>>

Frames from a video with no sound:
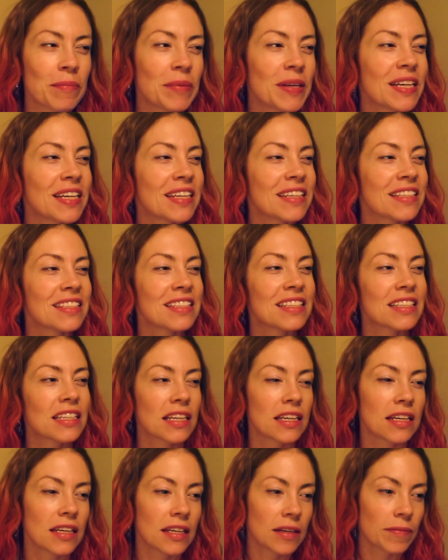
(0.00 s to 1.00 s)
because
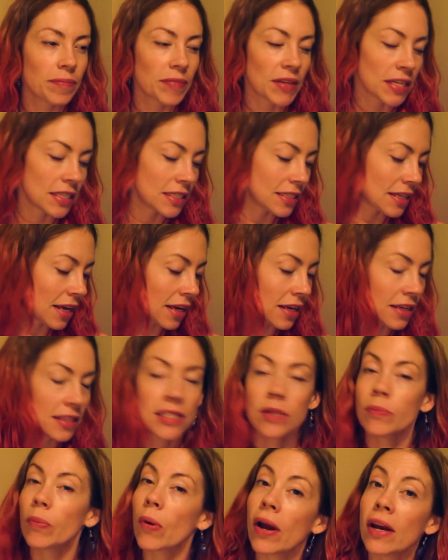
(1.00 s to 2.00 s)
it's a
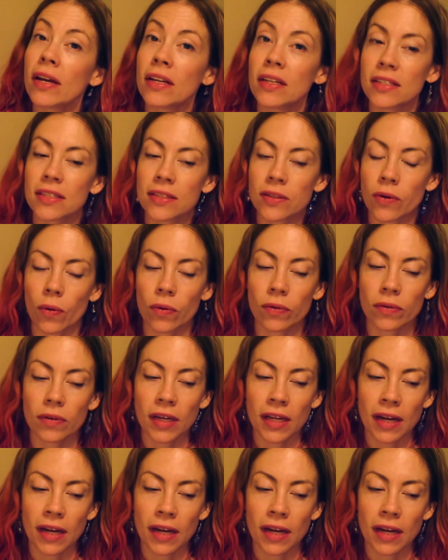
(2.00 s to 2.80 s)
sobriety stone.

<<

Exercise prompt:
Line by line, return the listing above exactly, dropping every picture.

The completed task:
Frames from a video with no sound:
(0.00 s to 1.00 s)
because
(1.00 s to 2.00 s)
it's a
(2.00 s to 2.80 s)
sobriety stone.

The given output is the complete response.